Launch the Exchange System Manager.

Right click on the Exchange Server and select Properties.

Click on the RPC-HTTP tab, the following will be displayed:

Select the option to make the server a Back-End server. An error message will be displayed:

Click OK to acknowledge the error. Click OK again to save the changes to the configuration. A warning message will be displayed warning that the ports have not been configured correctly and be prompted to reconfigure them. Click CANCEL. You will be prompted to reboot the server.

Now reboot the Exchange Server.

Install the SSL certificate on the client PC

Before you can use Outlook to connect to the Exchange server via RCP over HTTPS, you will first need to install the correct SSL certificate onto the client PC to authenticate the certificate used by the Exchange server. This is only necessary if you are using a self-issued certificate. If you are using a root-trusted certificate on the Exchange server then ignore this step.

The certificate that needs to be installed on the client PC is not the certificate used by the RPC virtual directory on the Exchange server, but the root certificate of the Certificate Authority that issued the certificate to the RPC directory.

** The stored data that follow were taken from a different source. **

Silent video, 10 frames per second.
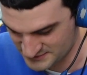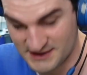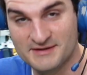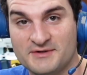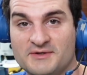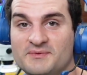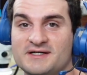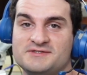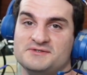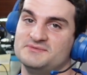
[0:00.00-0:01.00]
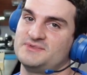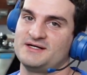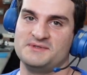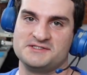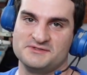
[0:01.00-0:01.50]
Not in a good way too.
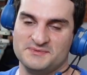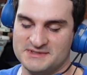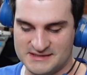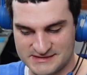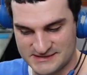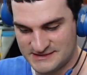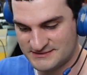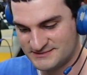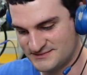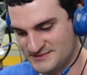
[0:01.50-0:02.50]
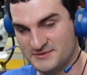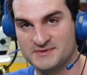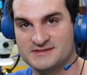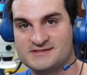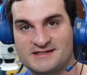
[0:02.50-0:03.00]
Kind of makes you a little bit dizzy, a little
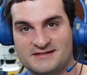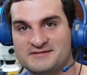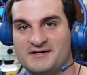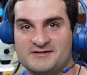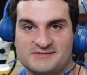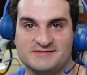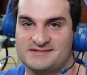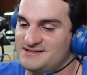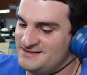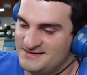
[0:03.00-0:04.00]
bit sick, nauseous.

To locate this certificate, log into the server that has the Certificate Authority service installed on it. This may well be the Exchange server itself, it depends on how your network is deployed.

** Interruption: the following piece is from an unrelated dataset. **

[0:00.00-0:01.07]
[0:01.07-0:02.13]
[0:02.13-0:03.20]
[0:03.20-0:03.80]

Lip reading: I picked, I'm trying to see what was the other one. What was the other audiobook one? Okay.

On the server that is acting as the CA, open the Control Panel and open Internet Options.

Click on the Security tab and the on the Certificates button.

Click on the Trusted Root Certification Authorities tab.

Locate the certificate issued by the CA and export it as a CER file. Copy this file to the client PC.

On the client PC double click the CER file to install it. Select the option to install it to the Trusted Root Certification Authorities folder.

Configure the Outlook Client

NOTE – to use Outlook via RPC over HTTPS you will require Outlook 2003 or later.

Create a new Outlook profile if required.

Select the option to create an Exchange Server account.

In the Server Name field enter the LOCAL address of the Exchange server (ie the machine name, or the NETBIOS name)

Enter your username.

DO NOT CLICK NEXT at this point, click on the More Setting button.

You may receive an error saying that the Exchange server cannot be contacted, click OK. A further window will be displayed asking you to verify the address of the Exchange server, click Cancel.

The More Settings window will now be displayed. Click on the Connection tab:

Tick the option to Connect to Microsoft Exchange using HTTP. Click on the Exchange Proxy Settings button:

Enter the external web address of the Exchange server (ie the address used for Outlook Web Access) in the fields as shown above. In the second text field, the ‘msstd’ is required!

Click OK, OK again, Next and then Finish.

Now launch Microsoft Outlook.

You will be prompted to enter your NT domain login credentials:

Enter your username in the form ‘DOMAIN\Username’

You will now be connected to the Exchange server:

In the immortal words of a popular 80s television show: "I love it when a plan comes together!"